# The task
Reproduce what is written in the records below exactly, and leave out the images.

(Records contained in a dataset)
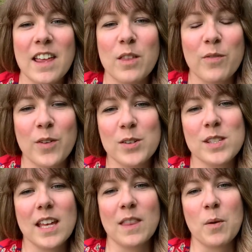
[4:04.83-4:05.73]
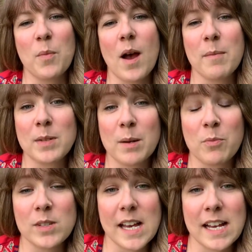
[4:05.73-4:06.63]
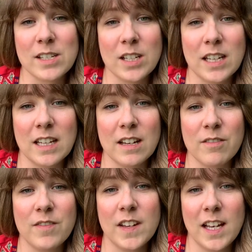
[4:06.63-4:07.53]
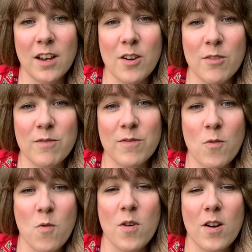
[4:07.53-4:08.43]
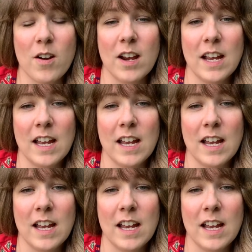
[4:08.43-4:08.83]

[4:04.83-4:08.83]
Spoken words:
the first thing that popped up was actually a video for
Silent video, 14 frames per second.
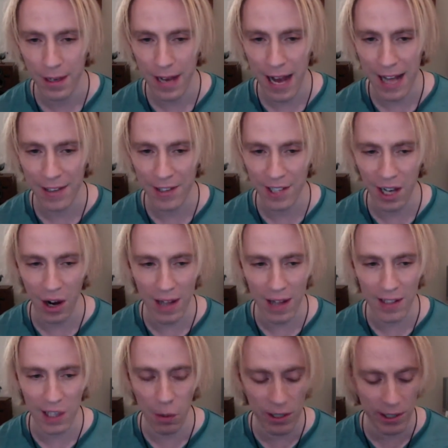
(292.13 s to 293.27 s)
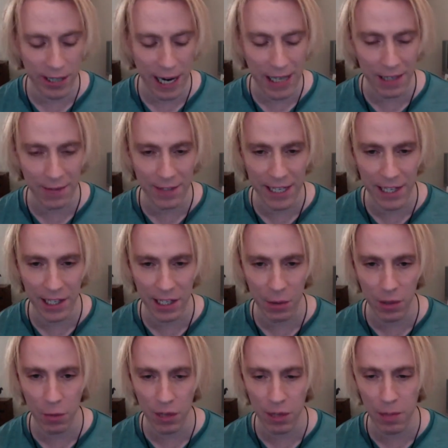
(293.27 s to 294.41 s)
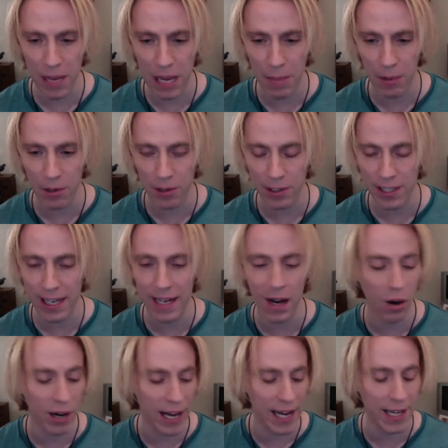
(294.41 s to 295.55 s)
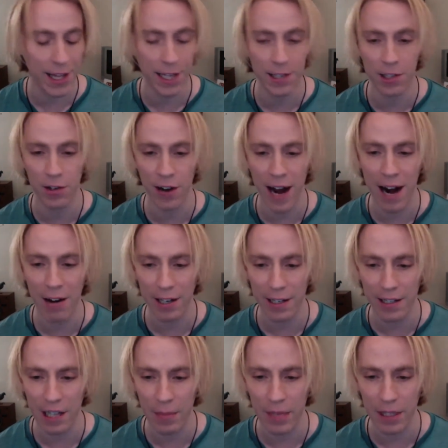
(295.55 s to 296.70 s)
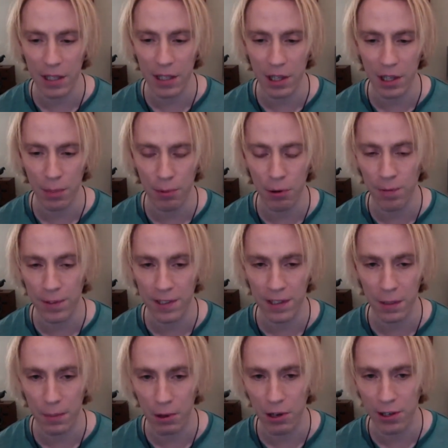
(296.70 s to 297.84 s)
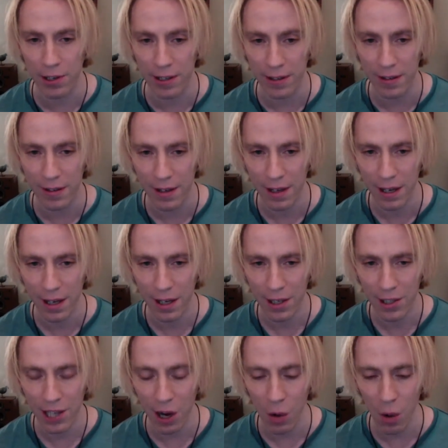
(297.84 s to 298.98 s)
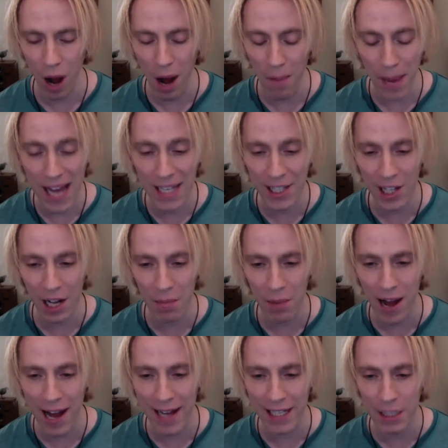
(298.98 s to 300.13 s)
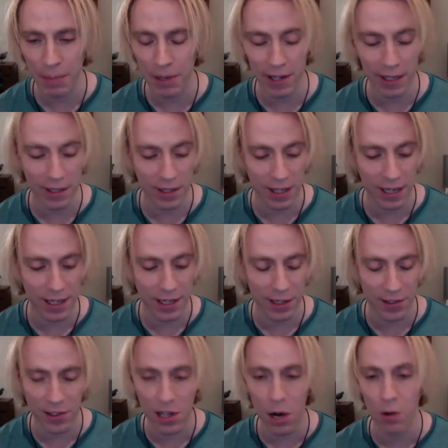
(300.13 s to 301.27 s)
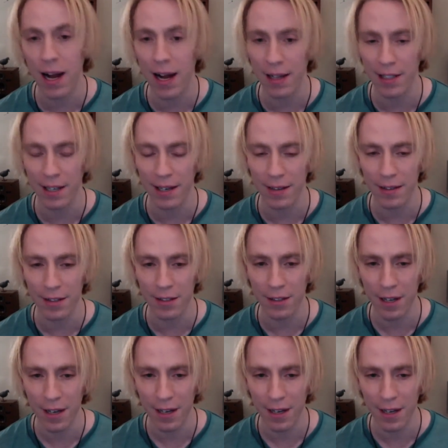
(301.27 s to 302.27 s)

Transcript: And so when you're kind of dealing with people and you say, oh, atheists are arrogant, I mean, the proof is in the pudding. So based on my experience, there's no contest.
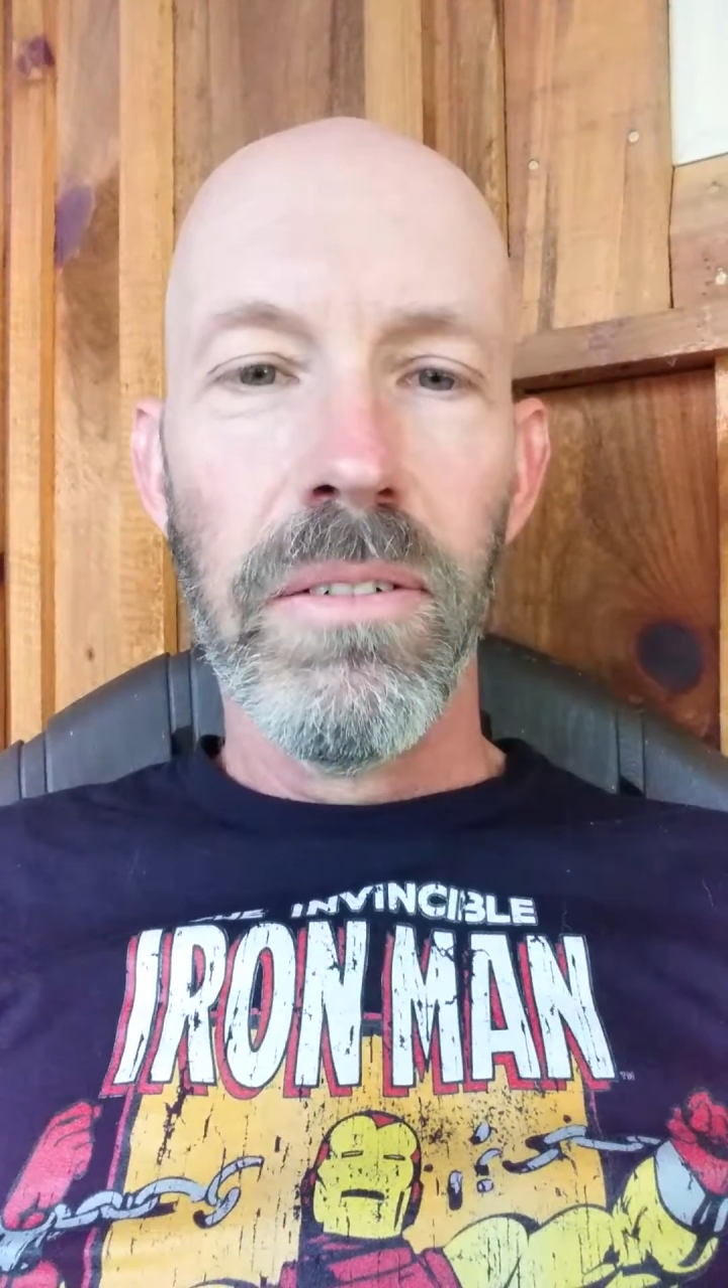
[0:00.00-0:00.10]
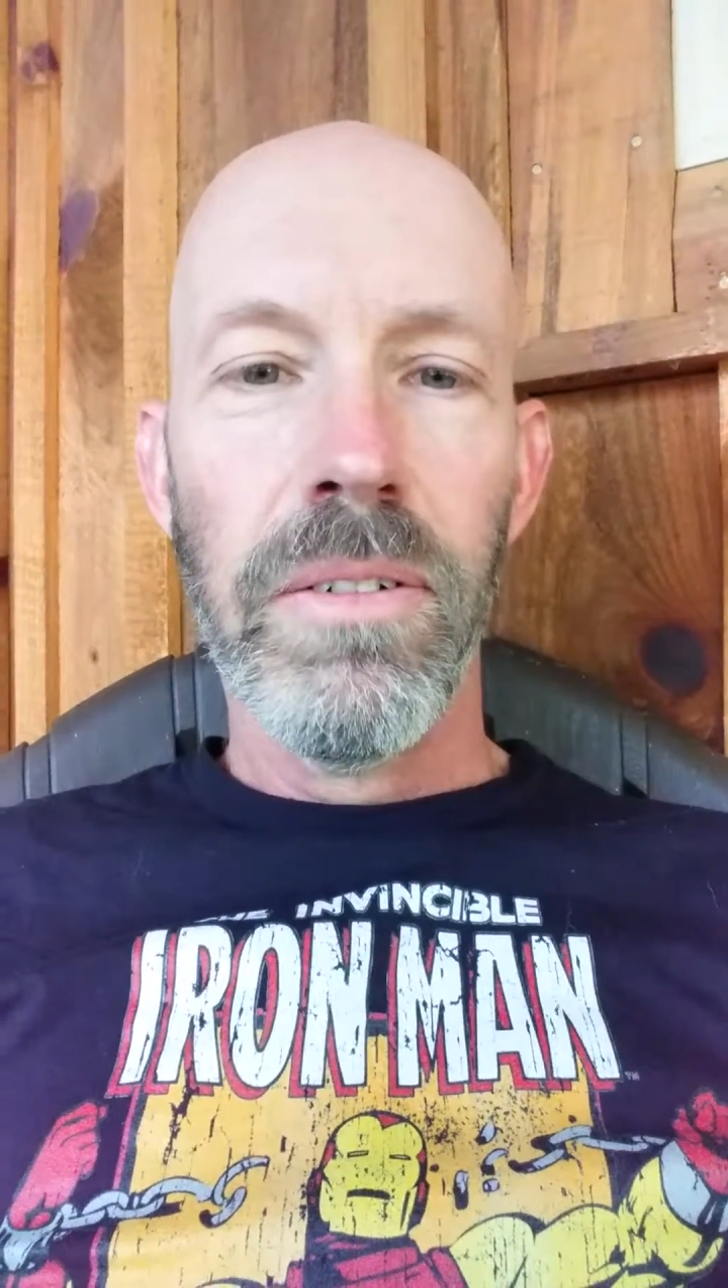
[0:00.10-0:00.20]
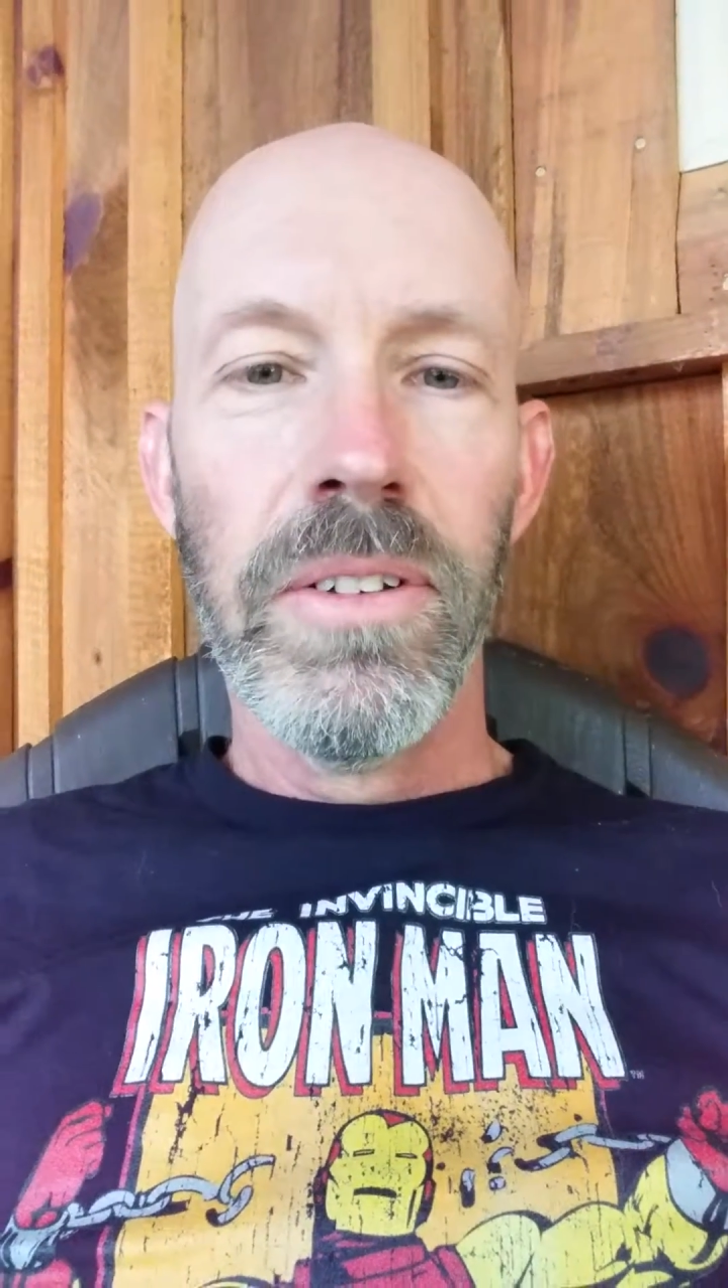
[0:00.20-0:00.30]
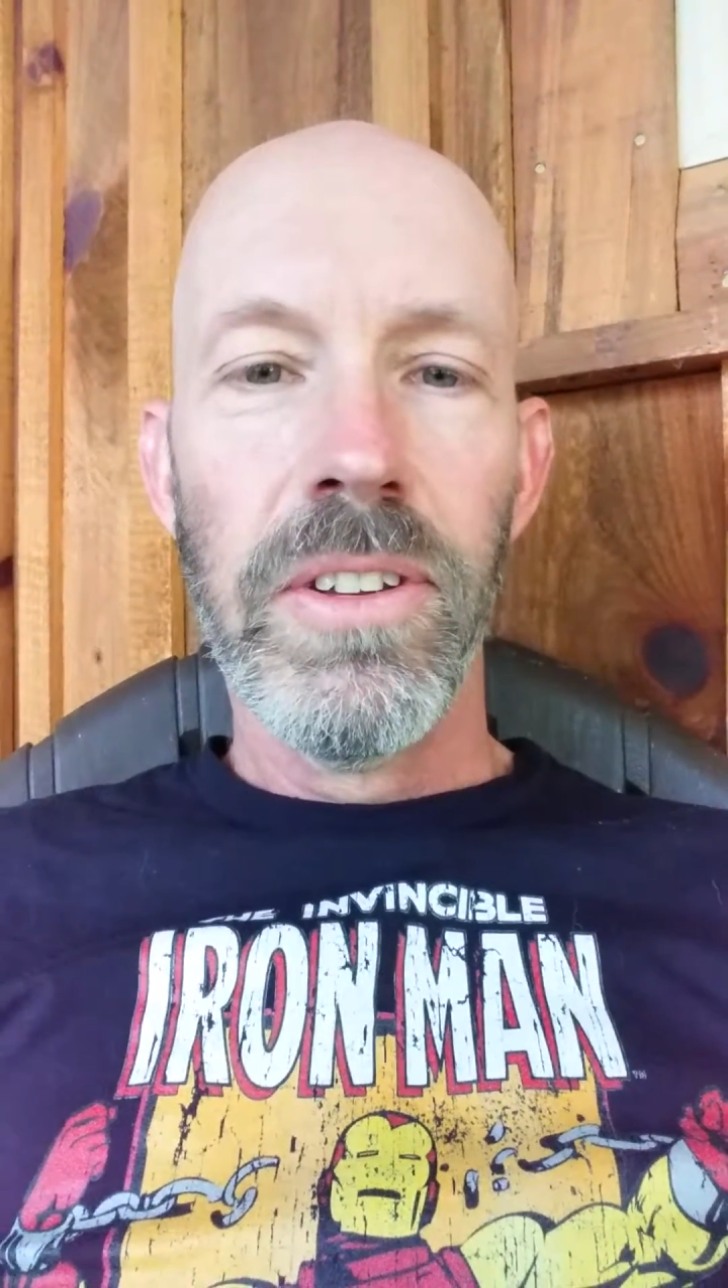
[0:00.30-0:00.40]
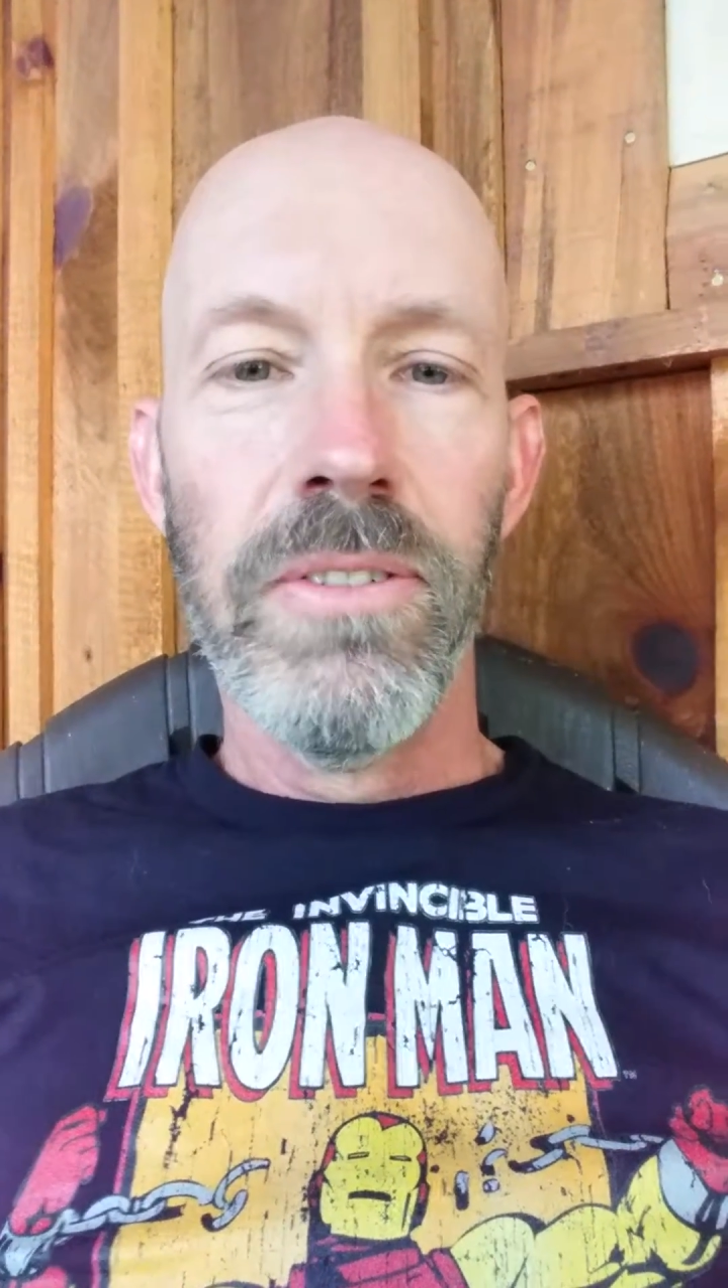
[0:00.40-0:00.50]
of
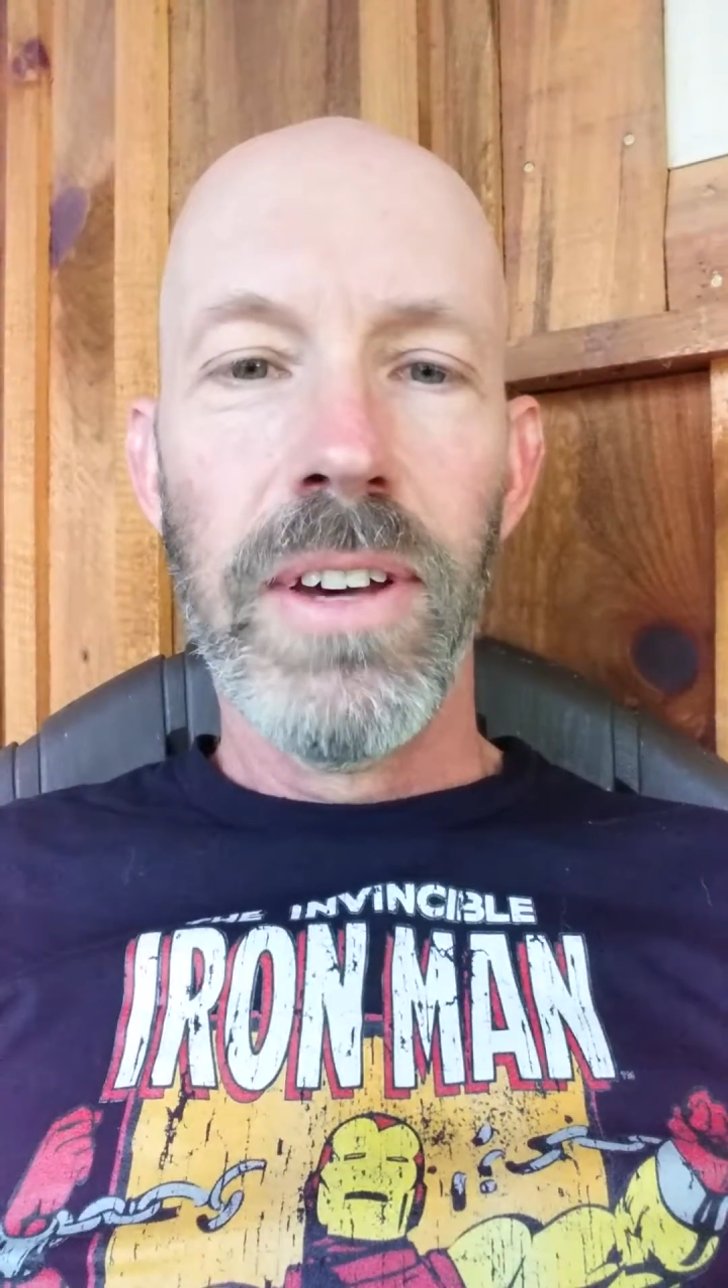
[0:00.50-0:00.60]
us have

# Problem solution
[4:04.83-4:05.73]
[4:05.73-4:06.63]
[4:06.63-4:07.53]
[4:07.53-4:08.43]
[4:08.43-4:08.83]

[4:04.83-4:08.83]
Spoken words:
the first thing that popped up was actually a video for
Silent video, 14 frames per second.
(292.13 s to 293.27 s)
(293.27 s to 294.41 s)
(294.41 s to 295.55 s)
(295.55 s to 296.70 s)
(296.70 s to 297.84 s)
(297.84 s to 298.98 s)
(298.98 s to 300.13 s)
(300.13 s to 301.27 s)
(301.27 s to 302.27 s)

Transcript: And so when you're kind of dealing with people and you say, oh, atheists are arrogant, I mean, the proof is in the pudding. So based on my experience, there's no contest.
[0:00.00-0:00.10]
[0:00.10-0:00.20]
[0:00.20-0:00.30]
[0:00.30-0:00.40]
[0:00.40-0:00.50]
of
[0:00.50-0:00.60]
us have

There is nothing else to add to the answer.